An exact, complete copy of the entries is needed, with the pictures left out.
Data for review START
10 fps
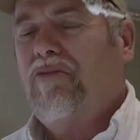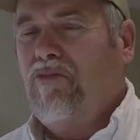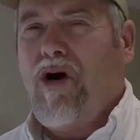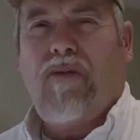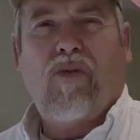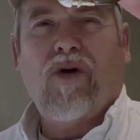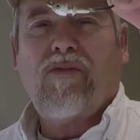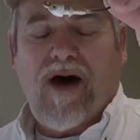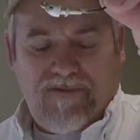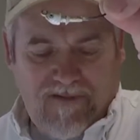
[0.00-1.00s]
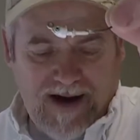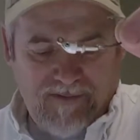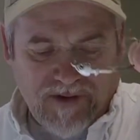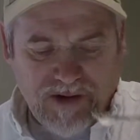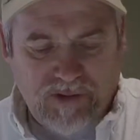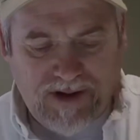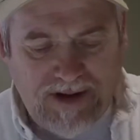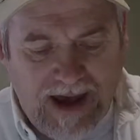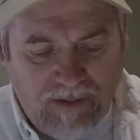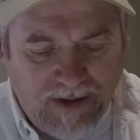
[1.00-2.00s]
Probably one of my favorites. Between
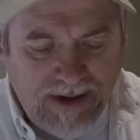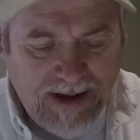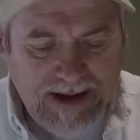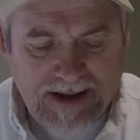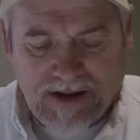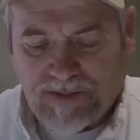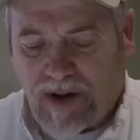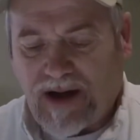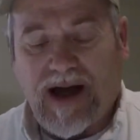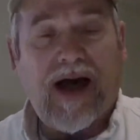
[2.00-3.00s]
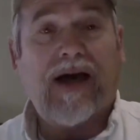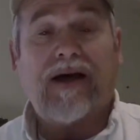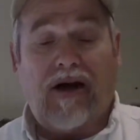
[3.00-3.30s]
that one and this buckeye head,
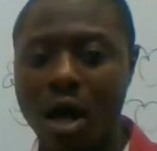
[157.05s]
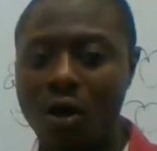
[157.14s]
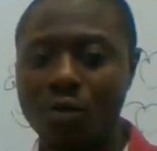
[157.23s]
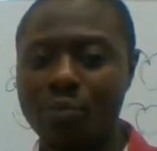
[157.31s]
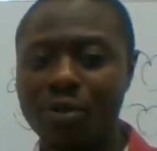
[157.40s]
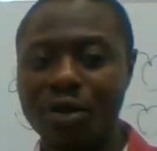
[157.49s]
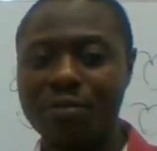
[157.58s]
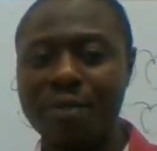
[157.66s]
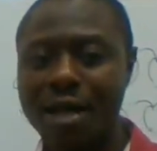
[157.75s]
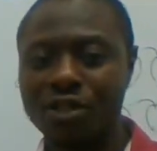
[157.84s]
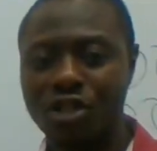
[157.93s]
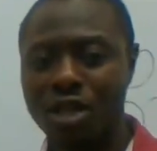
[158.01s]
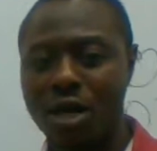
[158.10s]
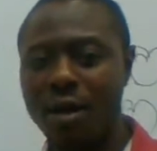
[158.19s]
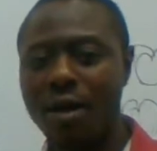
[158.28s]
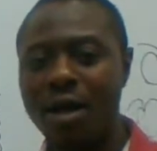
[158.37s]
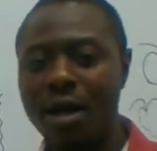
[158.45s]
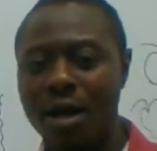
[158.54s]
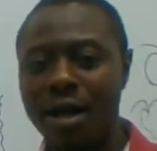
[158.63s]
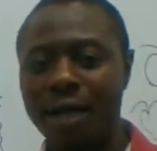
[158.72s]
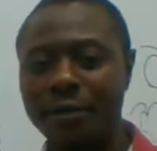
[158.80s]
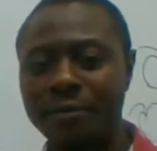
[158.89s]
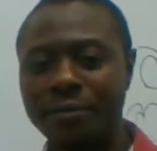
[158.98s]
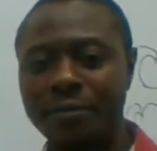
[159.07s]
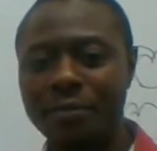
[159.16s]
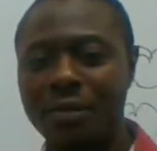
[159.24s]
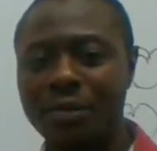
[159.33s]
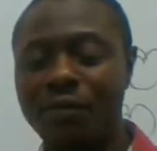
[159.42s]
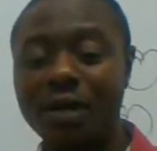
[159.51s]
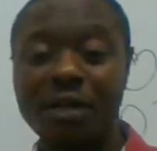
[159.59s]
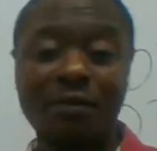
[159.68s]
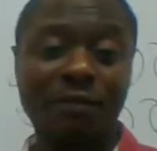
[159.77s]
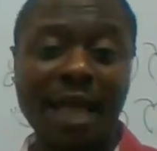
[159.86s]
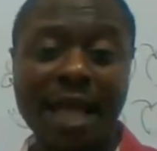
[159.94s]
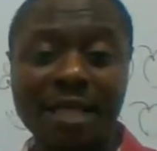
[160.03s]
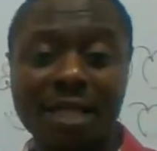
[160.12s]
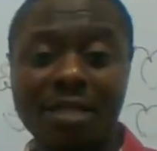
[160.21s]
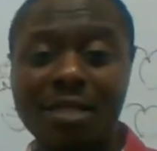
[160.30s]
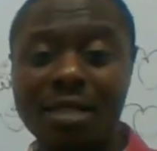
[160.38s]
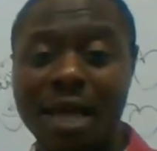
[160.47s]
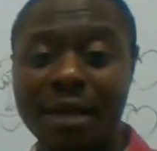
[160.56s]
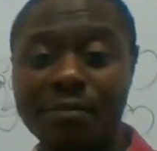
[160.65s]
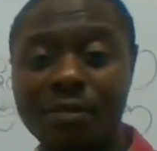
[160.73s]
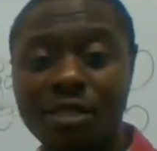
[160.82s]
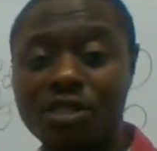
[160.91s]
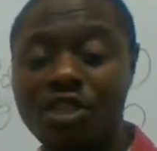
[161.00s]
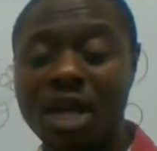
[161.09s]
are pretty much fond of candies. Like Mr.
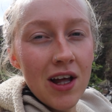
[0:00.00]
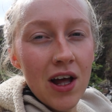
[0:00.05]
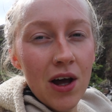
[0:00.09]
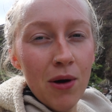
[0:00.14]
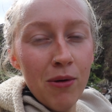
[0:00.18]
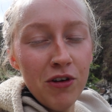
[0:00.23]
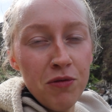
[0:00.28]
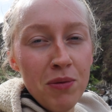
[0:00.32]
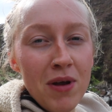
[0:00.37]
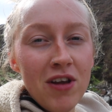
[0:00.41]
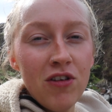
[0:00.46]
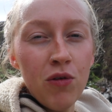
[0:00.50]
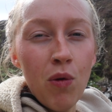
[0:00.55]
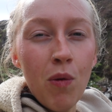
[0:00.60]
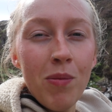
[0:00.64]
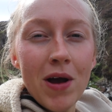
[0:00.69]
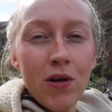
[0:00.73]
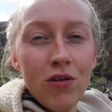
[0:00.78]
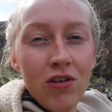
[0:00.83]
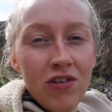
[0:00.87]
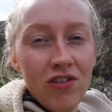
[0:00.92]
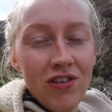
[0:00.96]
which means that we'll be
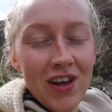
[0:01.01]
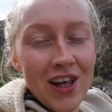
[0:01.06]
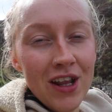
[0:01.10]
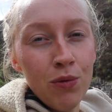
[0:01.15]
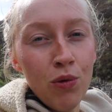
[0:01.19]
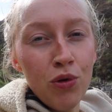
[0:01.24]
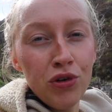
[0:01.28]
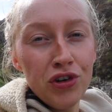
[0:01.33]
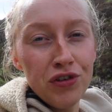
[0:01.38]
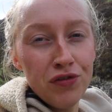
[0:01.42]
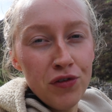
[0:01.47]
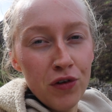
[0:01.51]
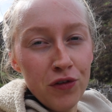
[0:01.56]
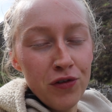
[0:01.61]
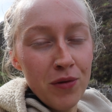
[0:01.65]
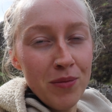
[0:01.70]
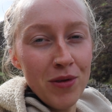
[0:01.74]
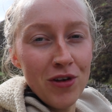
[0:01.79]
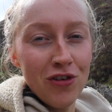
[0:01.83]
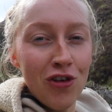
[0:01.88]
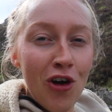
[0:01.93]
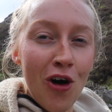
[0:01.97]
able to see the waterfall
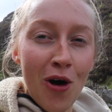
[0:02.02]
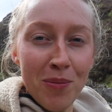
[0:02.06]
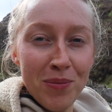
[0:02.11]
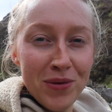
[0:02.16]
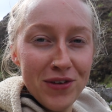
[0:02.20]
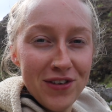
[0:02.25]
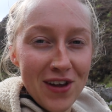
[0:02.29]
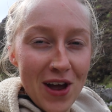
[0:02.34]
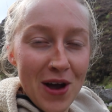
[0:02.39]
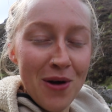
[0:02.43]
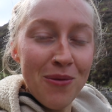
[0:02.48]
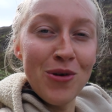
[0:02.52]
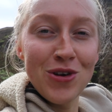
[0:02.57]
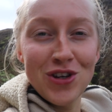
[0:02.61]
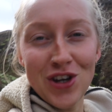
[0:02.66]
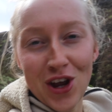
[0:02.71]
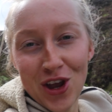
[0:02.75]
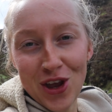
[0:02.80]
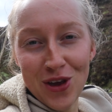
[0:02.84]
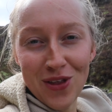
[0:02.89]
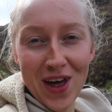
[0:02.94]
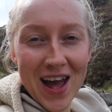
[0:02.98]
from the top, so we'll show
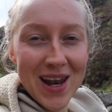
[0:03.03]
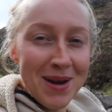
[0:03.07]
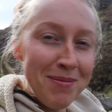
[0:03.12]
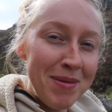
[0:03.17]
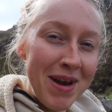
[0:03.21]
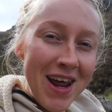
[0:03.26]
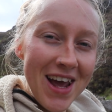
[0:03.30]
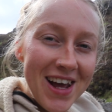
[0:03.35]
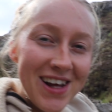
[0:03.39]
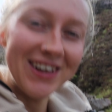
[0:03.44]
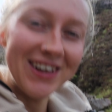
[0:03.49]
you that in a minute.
Data for review END
» Expected answer
10 fps
[0.00-1.00s]
[1.00-2.00s]
Probably one of my favorites. Between
[2.00-3.00s]
[3.00-3.30s]
that one and this buckeye head,
[157.05s]
[157.14s]
[157.23s]
[157.31s]
[157.40s]
[157.49s]
[157.58s]
[157.66s]
[157.75s]
[157.84s]
[157.93s]
[158.01s]
[158.10s]
[158.19s]
[158.28s]
[158.37s]
[158.45s]
[158.54s]
[158.63s]
[158.72s]
[158.80s]
[158.89s]
[158.98s]
[159.07s]
[159.16s]
[159.24s]
[159.33s]
[159.42s]
[159.51s]
[159.59s]
[159.68s]
[159.77s]
[159.86s]
[159.94s]
[160.03s]
[160.12s]
[160.21s]
[160.30s]
[160.38s]
[160.47s]
[160.56s]
[160.65s]
[160.73s]
[160.82s]
[160.91s]
[161.00s]
[161.09s]
are pretty much fond of candies. Like Mr.
[0:00.00]
[0:00.05]
[0:00.09]
[0:00.14]
[0:00.18]
[0:00.23]
[0:00.28]
[0:00.32]
[0:00.37]
[0:00.41]
[0:00.46]
[0:00.50]
[0:00.55]
[0:00.60]
[0:00.64]
[0:00.69]
[0:00.73]
[0:00.78]
[0:00.83]
[0:00.87]
[0:00.92]
[0:00.96]
which means that we'll be
[0:01.01]
[0:01.06]
[0:01.10]
[0:01.15]
[0:01.19]
[0:01.24]
[0:01.28]
[0:01.33]
[0:01.38]
[0:01.42]
[0:01.47]
[0:01.51]
[0:01.56]
[0:01.61]
[0:01.65]
[0:01.70]
[0:01.74]
[0:01.79]
[0:01.83]
[0:01.88]
[0:01.93]
[0:01.97]
able to see the waterfall
[0:02.02]
[0:02.06]
[0:02.11]
[0:02.16]
[0:02.20]
[0:02.25]
[0:02.29]
[0:02.34]
[0:02.39]
[0:02.43]
[0:02.48]
[0:02.52]
[0:02.57]
[0:02.61]
[0:02.66]
[0:02.71]
[0:02.75]
[0:02.80]
[0:02.84]
[0:02.89]
[0:02.94]
[0:02.98]
from the top, so we'll show
[0:03.03]
[0:03.07]
[0:03.12]
[0:03.17]
[0:03.21]
[0:03.26]
[0:03.30]
[0:03.35]
[0:03.39]
[0:03.44]
[0:03.49]
you that in a minute.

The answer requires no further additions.